Pakistan Seeks Investments from UAE and Qatar Amid Mounting Debt
Introduction
Pakistan
is actively exploring opportunities to attract investment from the United ArabEmirates (UAE) and Qatar as it grapples with its substantial debt burden. The
country has announced negotiations with the UAE for a multipurpose cargo
terminal in Karachi, signaling a strategic move to secure Gulf investments.
Additionally, Pakistan has recently entered into an operational outsourcing
deal with the Abu Dhabi Port Group, leasing a significant portion of its
busiest port. This article delves into the details of these developments and
their implications for Pakistan's economic landscape.
The UAE's Growing Influence:
In
a bid to attract Gulf investment, Pakistan is in talks with the UAE regarding
the construction of a multipurpose cargo terminal. If finalized, this agreement
would grant Dubai 85 percent control over a vital quay at Karachi's port. This
follows a recent deal in which Pakistan leased a portion of its oldest and
busiest port to the Abu Dhabi Port Group for 25 years. Under this arrangement,
the AD Group will manage three berths at the Karachi port, invest in
infrastructure improvements, and provide the Pakistani government with
financial compensation.
Challenges and Criticisms:
While
these deals are seen as essential steps to alleviate Pakistan's financial woes,
some experts express concerns. Shahbaz Rana, Pakistan's top economics
correspondent, points out that the agreements may not be optimally negotiated,
potentially missing out on more favorable terms. Moreover, there has been a
lack of independent consultation to verify pricing, which is a legal
requirement. It is suggested that these deals are primarily driven by the need
to secure future loans from the UAE.
Strategic Implications:
Umar
Karim, an associate fellow at the King Faisal Center for Research and Islamic
Studies, underscores the strategic importance of these agreements for the UAE.
Karachi's strategic location at the Arabian Sea's mouth makes it pivotal for
Pakistan's maritime trade. By securing these deals, the UAE gains significant
influence in Pakistan's trade environment, aligning with Abu Dhabi's broader
regional strategy.
Telecom Investments and Debt Repayment:
In
addition to ports, Pakistan is also eyeing investments in the telecom sector.
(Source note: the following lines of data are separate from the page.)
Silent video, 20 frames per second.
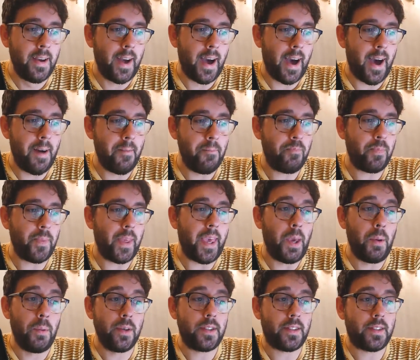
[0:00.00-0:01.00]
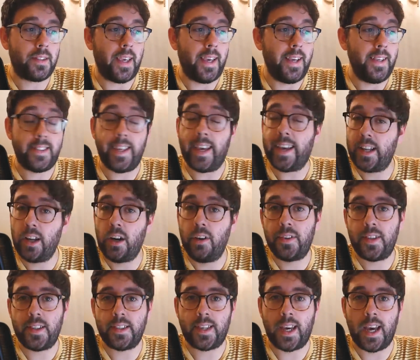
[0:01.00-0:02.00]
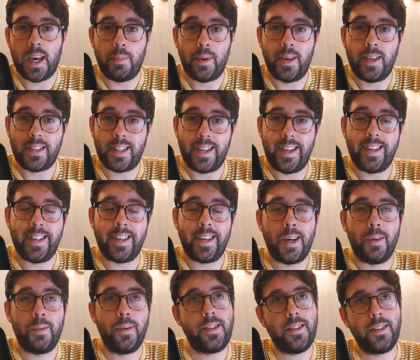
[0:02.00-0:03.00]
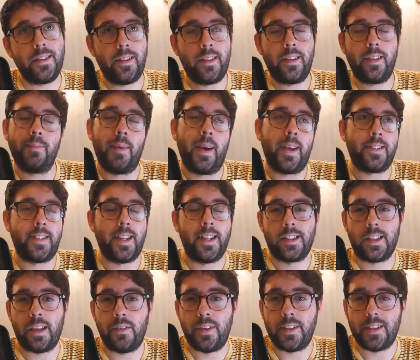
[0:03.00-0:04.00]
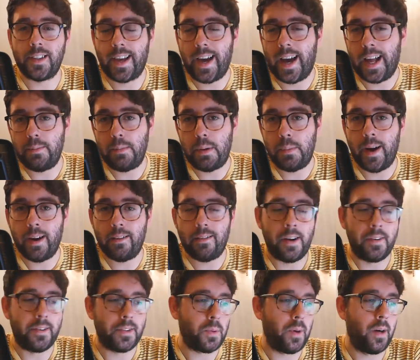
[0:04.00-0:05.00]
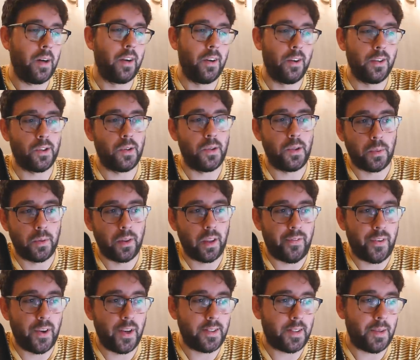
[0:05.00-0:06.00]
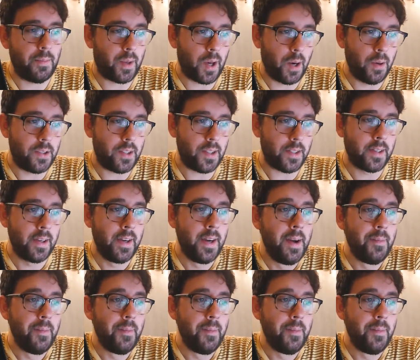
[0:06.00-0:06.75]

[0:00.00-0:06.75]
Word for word: Um, he was he's taken over this game. He's leading it, which is makes sense given his academy background as well, and also he's one of the first team coaches.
UAE's Etisalat has already acquired a substantial stake in Pakistan's main
telecommunications company, PTCL, and there are rumors of potential
acquisitions in the mobile phone service provider sector. Pakistan is also hopeful
that Etisalat will settle the remaining $800 million owed from its 2005
acquisition of a 26 percent stake in PTCL.
Qatar
has been in discussions with Pakistan since 2018 to oversee the operations of
Karachi, Lahore, and Islamabad airports. However, selling Karachi and Lahore
airports may be challenging due to previous sharia-compliant investment bonds
issued against them, while Islamabad airport struggles with profitability due
to limited traffic.
Calls for Comprehensive Privatization:
Pakistan's
mounting debts and global economic pressures continually prompt calls for
privatization of state-owned entities. Experts argue that leasing berths and
airport operations are insufficient to address Pakistan's debt crisis. A
comprehensive privatization strategy, divesting assets across various sectors,
could alleviate the country's dollar liquidity crunch and signal a commitment
to sustainable financial practices. This approach aligns with recommendations
often made by the IMF in similar economic situations.
To
navigate these economic challenges successfully, Pakistan needs to revamp its
board of investment, attract specialized human resources, and offer incentives
to capitalize on investment opportunities. As the country seeks solutions to
its debt problem, strategic partnerships with the UAE and Qatar could play a
vital role in shaping its economic future.